バカなことを大真面目に。AI に「犬のトイレ」を描かせた理由🐶🚽
🤔 僕には、ずっと心残りだった夢がある
それは、10 年以上も前に書いた、ある記事にまつわる小さな野望だ。その記事は「つまらない」と「おもしろい」という、ただの言葉遊びから生まれたものだった。くだらないダジャレを真面目に語るために、僕は「犬型のトイレ」のイラストを、手描きで一生懸命描いた。

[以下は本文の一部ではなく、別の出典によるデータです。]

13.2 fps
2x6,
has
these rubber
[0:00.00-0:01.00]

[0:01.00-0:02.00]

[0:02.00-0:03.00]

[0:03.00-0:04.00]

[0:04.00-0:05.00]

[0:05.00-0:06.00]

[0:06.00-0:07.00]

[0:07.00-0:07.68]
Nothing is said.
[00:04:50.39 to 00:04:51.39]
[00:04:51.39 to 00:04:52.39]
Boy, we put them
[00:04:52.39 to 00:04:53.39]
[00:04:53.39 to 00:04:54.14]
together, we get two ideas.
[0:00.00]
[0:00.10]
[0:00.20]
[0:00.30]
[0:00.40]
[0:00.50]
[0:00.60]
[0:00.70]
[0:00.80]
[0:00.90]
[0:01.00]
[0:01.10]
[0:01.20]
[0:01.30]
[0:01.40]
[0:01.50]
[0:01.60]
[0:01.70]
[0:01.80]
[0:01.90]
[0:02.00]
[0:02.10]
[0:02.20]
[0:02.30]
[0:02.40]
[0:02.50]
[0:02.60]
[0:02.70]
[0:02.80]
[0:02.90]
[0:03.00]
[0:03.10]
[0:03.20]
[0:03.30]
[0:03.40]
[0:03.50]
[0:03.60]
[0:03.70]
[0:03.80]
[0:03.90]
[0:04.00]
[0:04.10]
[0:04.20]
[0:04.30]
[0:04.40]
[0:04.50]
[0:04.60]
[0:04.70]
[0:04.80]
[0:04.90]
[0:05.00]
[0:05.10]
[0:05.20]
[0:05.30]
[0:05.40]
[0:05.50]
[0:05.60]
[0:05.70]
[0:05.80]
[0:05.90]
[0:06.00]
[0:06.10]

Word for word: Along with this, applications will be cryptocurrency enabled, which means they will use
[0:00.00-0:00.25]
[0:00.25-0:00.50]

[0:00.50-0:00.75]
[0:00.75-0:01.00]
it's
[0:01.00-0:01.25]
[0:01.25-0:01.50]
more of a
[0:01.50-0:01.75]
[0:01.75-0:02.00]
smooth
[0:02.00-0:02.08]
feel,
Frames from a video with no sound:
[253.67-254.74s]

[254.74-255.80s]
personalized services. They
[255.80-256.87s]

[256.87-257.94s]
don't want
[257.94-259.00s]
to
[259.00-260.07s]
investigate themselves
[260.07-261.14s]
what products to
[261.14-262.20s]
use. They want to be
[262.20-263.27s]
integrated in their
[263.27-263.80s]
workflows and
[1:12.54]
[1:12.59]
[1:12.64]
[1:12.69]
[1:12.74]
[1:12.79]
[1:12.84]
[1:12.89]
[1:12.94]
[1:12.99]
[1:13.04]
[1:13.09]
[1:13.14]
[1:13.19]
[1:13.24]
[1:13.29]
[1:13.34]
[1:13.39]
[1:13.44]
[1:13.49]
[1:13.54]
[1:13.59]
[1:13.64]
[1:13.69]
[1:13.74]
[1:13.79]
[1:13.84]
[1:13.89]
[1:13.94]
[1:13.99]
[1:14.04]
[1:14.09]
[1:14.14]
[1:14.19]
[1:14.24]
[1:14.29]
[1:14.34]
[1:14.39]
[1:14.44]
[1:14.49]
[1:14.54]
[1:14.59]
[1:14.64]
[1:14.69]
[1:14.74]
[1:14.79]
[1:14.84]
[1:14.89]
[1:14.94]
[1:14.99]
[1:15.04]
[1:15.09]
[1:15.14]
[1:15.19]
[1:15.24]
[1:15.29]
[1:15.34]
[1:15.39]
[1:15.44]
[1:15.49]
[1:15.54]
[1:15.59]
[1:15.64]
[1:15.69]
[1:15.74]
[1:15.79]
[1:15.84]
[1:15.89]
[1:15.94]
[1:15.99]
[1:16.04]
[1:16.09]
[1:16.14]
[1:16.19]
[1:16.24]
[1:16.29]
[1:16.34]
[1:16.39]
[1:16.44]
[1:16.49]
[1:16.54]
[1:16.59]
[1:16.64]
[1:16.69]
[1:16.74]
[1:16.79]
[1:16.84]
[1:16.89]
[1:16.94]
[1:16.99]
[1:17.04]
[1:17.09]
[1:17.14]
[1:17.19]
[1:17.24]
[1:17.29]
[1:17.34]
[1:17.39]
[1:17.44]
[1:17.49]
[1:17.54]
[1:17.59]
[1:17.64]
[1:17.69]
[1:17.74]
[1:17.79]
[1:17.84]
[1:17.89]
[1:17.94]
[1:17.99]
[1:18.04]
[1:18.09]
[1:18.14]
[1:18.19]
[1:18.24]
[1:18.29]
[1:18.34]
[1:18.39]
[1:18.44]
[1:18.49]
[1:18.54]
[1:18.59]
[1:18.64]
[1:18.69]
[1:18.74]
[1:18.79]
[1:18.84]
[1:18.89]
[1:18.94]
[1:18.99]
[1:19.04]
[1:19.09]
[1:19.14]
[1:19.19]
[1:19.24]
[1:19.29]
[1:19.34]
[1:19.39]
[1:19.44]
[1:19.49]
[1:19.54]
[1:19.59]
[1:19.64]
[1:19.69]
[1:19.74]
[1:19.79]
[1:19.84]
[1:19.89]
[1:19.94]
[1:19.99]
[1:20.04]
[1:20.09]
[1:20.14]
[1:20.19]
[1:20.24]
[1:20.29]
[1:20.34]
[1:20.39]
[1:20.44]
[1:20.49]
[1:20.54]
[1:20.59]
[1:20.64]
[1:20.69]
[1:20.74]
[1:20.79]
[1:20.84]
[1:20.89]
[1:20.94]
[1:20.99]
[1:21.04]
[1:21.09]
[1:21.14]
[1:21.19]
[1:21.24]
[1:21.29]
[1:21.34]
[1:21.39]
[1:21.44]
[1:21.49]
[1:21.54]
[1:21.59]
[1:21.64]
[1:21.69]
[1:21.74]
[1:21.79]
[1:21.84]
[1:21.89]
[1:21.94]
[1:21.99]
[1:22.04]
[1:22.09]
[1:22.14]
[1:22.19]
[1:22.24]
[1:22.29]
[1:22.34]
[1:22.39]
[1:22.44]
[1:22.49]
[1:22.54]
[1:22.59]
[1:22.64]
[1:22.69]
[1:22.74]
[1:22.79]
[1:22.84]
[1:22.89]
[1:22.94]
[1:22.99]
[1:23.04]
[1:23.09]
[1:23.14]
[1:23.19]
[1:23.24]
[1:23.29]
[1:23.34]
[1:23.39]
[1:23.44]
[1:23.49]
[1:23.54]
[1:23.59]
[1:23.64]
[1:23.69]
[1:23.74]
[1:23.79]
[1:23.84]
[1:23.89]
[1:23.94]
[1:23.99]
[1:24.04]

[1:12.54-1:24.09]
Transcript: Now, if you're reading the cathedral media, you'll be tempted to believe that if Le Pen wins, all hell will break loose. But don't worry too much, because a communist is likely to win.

当時描いた、手書きの「犬型トイレ」のイラスト。今見ると、その素朴さが懐かしい。
今から思えば、なぜそこまでこだわったのか、自分でも笑ってしまう。でも、そのときは本気だった。この下らないダジャレのオチを際立たせるには、説得力のある、プロのような美しい画像が必要だと思ったんだ。だから、手描きの絵を、まるで本当に存在するかのようなリアルな 3D CG で作り直したいと、心の中で密かに願っていた。

当時は 3D ソフトに挑戦してみた。SketchUp で犬の尻尾を作ったり、Blender で便器とタンクをモデリングしたり。でも、現実は甘くなかった。Blender は難しくて、何度やっても挫折してしまう。未完成のデータが PC の片隅に残るたびに、夢の遠さを痛感した。それでも、この未完成の習作を消せなかったのは、きっといつか、この夢を叶えられると信じていたからだろう。
🪄 魔法の杖「AI」が夢を現実に
そして、時は流れ、AI 画像生成の技術が僕たちの世界にやってきた。
まるで魔法の杖を手に入れたかのように、あっという間に僕の 10 年来の夢が現実のものになったんだ。特に、最近リリースされた Gemini の Nano Banana は、本当にすごい。シンプルな線画を読み込ませるだけで、まるでプロが作ったような、精巧な 3D レンダリング画像を瞬時に生成してくれる。
AI が生成してくれた 3D レンダリング画像と、僕の手描きイラスト。10 年という時を経て、ふたつの絵が並んだ。

AI が作ってくれた、そのリアルな「犬型トイレ」の画像を見た瞬間、鳥肌が立った。10 年前に思い描いた光景が、目の前に広がっている。あの時挫折した僕の代わりに、AIが見事に夢を完成させてくれたのだ。

このリアルな 3D 画像を使って、僕はついにあのジョークを完成させた。説得力のある画像で、「これは本当に存在するのか?」と見せかけておいて、オチはやっぱり、ただのダジャレ。
馬鹿げたことを、最高に真面目にやる。それが僕のやりたかったこと。10 年前に抱いた小さな野望が、AI の登場でやっと叶った。そう考えると、なんだか胸がいっぱいになる。